Added: Basic File-level Deduplication in our FileStore #914

Sewer56 · 2024-02-07T14:49:59Z

Quick Summary:

Tests will now clear tables between runs, making the tests less flaky (no leftover data from previous runs).
- Note that this is slow. I didn't add a 'fast' routine for this because we will be switching underlying database code in Event Sourcing migration.
FileOriginRegistry will only backup new files that are not already backed up anywhere.
- e.g. Installing same mod twice results in no new .nx data written.
- e.g. Installing an update will only write the files that are new in that specific archive.
- e.g. If multiple mods have the same files, they will be deduplicated.

Also added some basic tests around re-archiving our downloads.

This will lead to our files being fragmented between multiple archives when downloading mod updates, however, at the very least. We don't test any of this code right now, so I'll probably add a test or two.

This should make our tests a little bit less flaky, as we shouldn't have failures on reused data now. Does make tests also a bit slower though.

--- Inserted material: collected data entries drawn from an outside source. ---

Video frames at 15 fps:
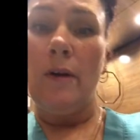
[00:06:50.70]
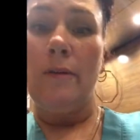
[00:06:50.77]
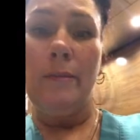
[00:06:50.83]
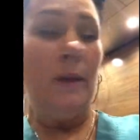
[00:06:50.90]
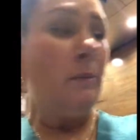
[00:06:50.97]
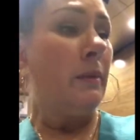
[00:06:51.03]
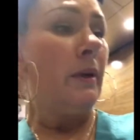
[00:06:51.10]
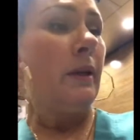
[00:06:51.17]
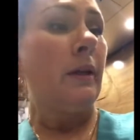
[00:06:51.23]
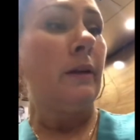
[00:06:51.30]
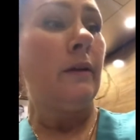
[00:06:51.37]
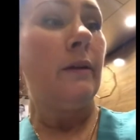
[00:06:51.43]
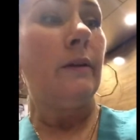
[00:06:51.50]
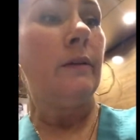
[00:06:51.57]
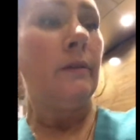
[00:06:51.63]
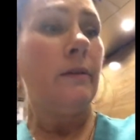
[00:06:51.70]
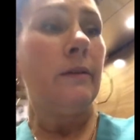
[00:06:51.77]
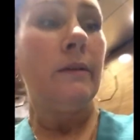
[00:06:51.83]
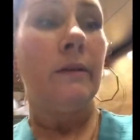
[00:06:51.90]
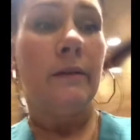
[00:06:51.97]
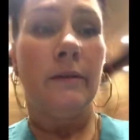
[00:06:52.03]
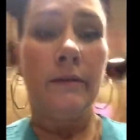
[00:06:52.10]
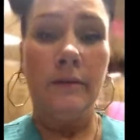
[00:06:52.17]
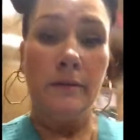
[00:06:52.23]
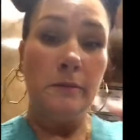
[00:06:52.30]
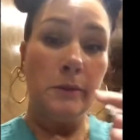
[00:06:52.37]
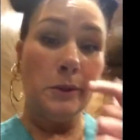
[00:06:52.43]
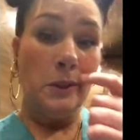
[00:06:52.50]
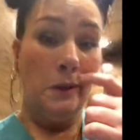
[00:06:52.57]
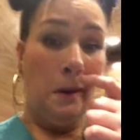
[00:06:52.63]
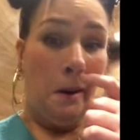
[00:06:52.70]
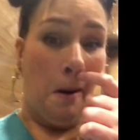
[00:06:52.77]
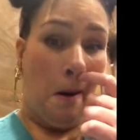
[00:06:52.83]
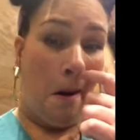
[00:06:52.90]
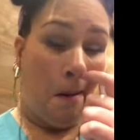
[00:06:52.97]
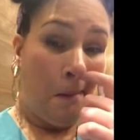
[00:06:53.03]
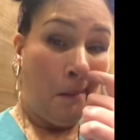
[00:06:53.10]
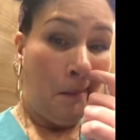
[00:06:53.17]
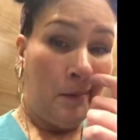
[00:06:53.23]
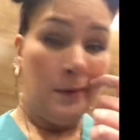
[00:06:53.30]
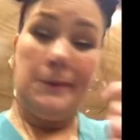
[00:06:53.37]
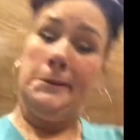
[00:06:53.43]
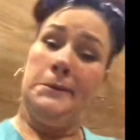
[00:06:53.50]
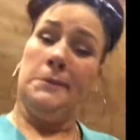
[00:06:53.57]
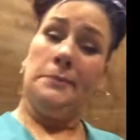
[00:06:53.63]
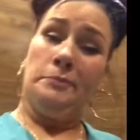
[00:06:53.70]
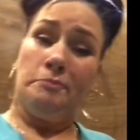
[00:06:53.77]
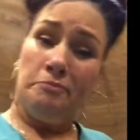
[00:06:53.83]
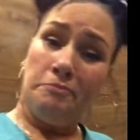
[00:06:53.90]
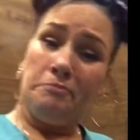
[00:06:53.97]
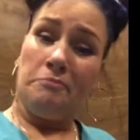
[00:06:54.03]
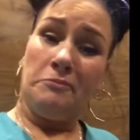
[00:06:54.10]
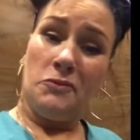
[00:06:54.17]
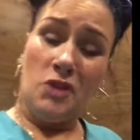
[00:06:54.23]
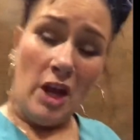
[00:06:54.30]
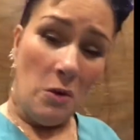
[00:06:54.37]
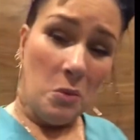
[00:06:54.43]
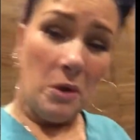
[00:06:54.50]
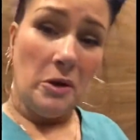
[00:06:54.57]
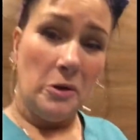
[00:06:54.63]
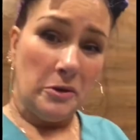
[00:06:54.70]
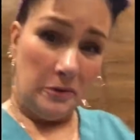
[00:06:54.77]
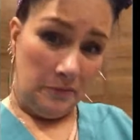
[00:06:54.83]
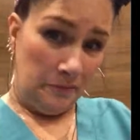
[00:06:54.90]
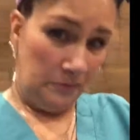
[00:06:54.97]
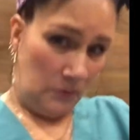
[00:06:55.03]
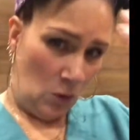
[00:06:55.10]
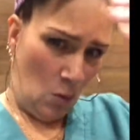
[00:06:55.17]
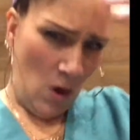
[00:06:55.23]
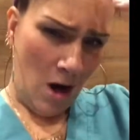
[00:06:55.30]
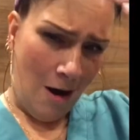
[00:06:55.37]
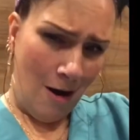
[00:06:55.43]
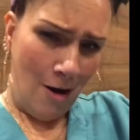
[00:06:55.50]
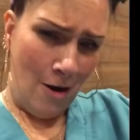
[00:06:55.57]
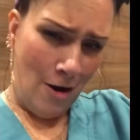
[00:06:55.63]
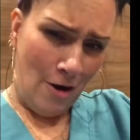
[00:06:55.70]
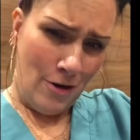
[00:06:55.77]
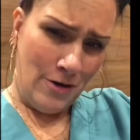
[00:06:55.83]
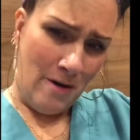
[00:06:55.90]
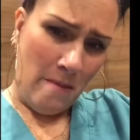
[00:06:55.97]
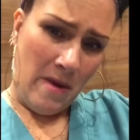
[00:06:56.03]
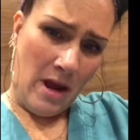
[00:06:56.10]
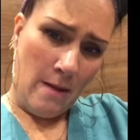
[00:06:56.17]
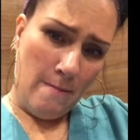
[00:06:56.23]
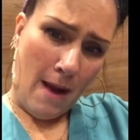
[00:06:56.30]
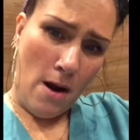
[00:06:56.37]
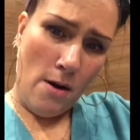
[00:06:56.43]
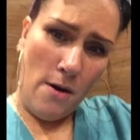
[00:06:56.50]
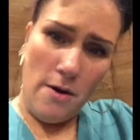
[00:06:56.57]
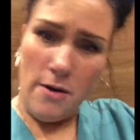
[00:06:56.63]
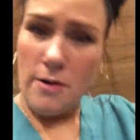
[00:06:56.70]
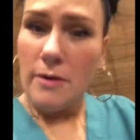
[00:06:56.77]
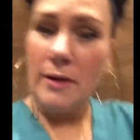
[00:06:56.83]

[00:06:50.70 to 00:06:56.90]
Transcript: owe me money. Shit. They word. Word, big bird.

src/NexusMods.DataModel/FileOriginRegistry.cs

Al12rs

As discussed above:

move HashSet in NxFileStore,
make it lazy
if already populated, update it when new files are backed up

halgari · 2024-02-08T02:06:54Z

@Sewer56 @Al12rs

I'm pretty sure NxFileStore already has a exists check:

    private unsafe bool TryGetLocation(Hash hash, out AbsolutePath archivePath, out FileEntry fileEntry)
    {
        var prefix = new Id64(EntityCategory.ArchivedFiles, (ulong)hash);
        foreach (var entry in _store.GetByPrefix<ArchivedFiles>(prefix))
        {
            foreach (var location in _archiveLocations)
            {
                var path = location.Combine(entry.File);
                if (!path.FileExists) continue;

                archivePath = path;

                fixed (byte* ptr = entry.FileEntryData.AsSpan())
                {
                    var reader = new LittleEndianReader(ptr);
                    FileEntry tmpEntry = default;

                    tmpEntry.FromReaderV1(ref reader);
                    fileEntry = tmpEntry;
                    return true;
                }
            }
        }

        archivePath = default;
        fileEntry = default;
        return false;
    }

So I don't think we need to keep anything in memory. That's backed by Sqlite and has a O(n) search time based on the number of duplicates in the system, which after this patch will make it O(1). We can just call TryGetLocation and discard the output.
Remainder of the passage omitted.